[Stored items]
::::::::

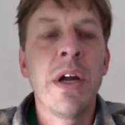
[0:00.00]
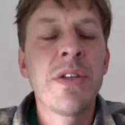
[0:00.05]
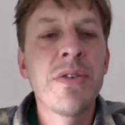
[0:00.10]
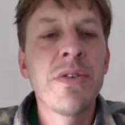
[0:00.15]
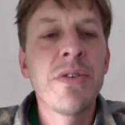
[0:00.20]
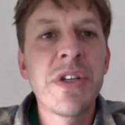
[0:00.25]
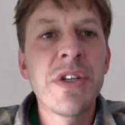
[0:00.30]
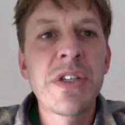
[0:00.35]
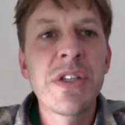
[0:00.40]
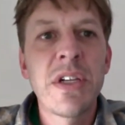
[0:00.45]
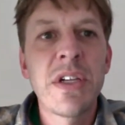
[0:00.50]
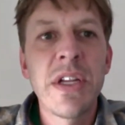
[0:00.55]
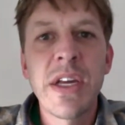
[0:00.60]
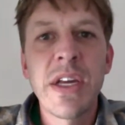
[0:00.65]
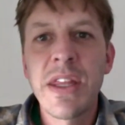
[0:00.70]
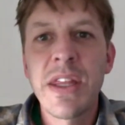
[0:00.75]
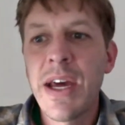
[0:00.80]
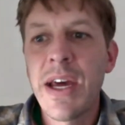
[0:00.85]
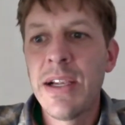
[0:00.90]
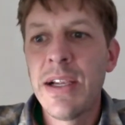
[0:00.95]
All right, so just
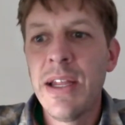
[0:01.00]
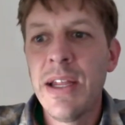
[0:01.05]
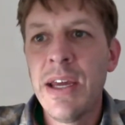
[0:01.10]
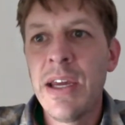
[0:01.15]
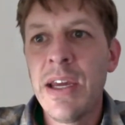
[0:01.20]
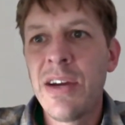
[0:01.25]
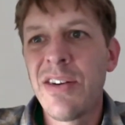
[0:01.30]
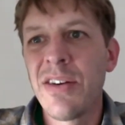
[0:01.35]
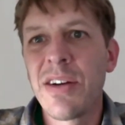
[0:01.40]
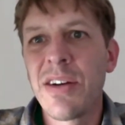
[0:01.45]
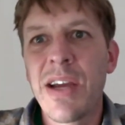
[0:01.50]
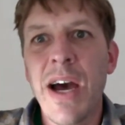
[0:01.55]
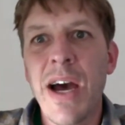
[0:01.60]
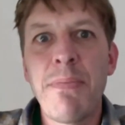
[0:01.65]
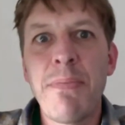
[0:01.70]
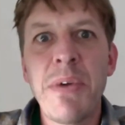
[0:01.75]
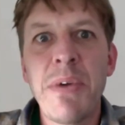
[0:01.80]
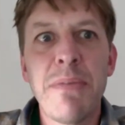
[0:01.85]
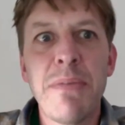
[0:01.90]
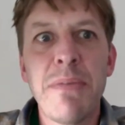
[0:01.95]
click that link or
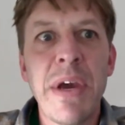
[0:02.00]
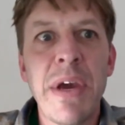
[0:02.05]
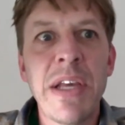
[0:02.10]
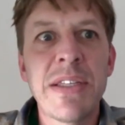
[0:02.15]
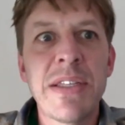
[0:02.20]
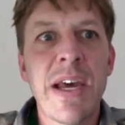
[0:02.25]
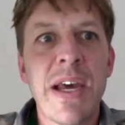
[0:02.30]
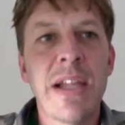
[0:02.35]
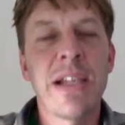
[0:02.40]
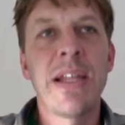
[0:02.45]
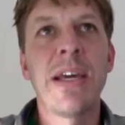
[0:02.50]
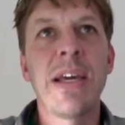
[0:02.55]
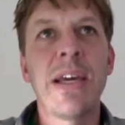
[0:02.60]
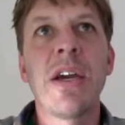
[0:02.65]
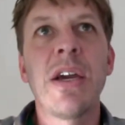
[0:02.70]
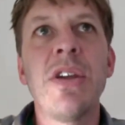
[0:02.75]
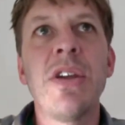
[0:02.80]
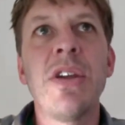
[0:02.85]
copy and paste that link,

::::::::

Exercise requirements —
Since the pictures are not wanted, set down only the rest of each record, exactly as above.

Response to this exercise —
[0:00.00]
[0:00.05]
[0:00.10]
[0:00.15]
[0:00.20]
[0:00.25]
[0:00.30]
[0:00.35]
[0:00.40]
[0:00.45]
[0:00.50]
[0:00.55]
[0:00.60]
[0:00.65]
[0:00.70]
[0:00.75]
[0:00.80]
[0:00.85]
[0:00.90]
[0:00.95]
All right, so just
[0:01.00]
[0:01.05]
[0:01.10]
[0:01.15]
[0:01.20]
[0:01.25]
[0:01.30]
[0:01.35]
[0:01.40]
[0:01.45]
[0:01.50]
[0:01.55]
[0:01.60]
[0:01.65]
[0:01.70]
[0:01.75]
[0:01.80]
[0:01.85]
[0:01.90]
[0:01.95]
click that link or
[0:02.00]
[0:02.05]
[0:02.10]
[0:02.15]
[0:02.20]
[0:02.25]
[0:02.30]
[0:02.35]
[0:02.40]
[0:02.45]
[0:02.50]
[0:02.55]
[0:02.60]
[0:02.65]
[0:02.70]
[0:02.75]
[0:02.80]
[0:02.85]
copy and paste that link,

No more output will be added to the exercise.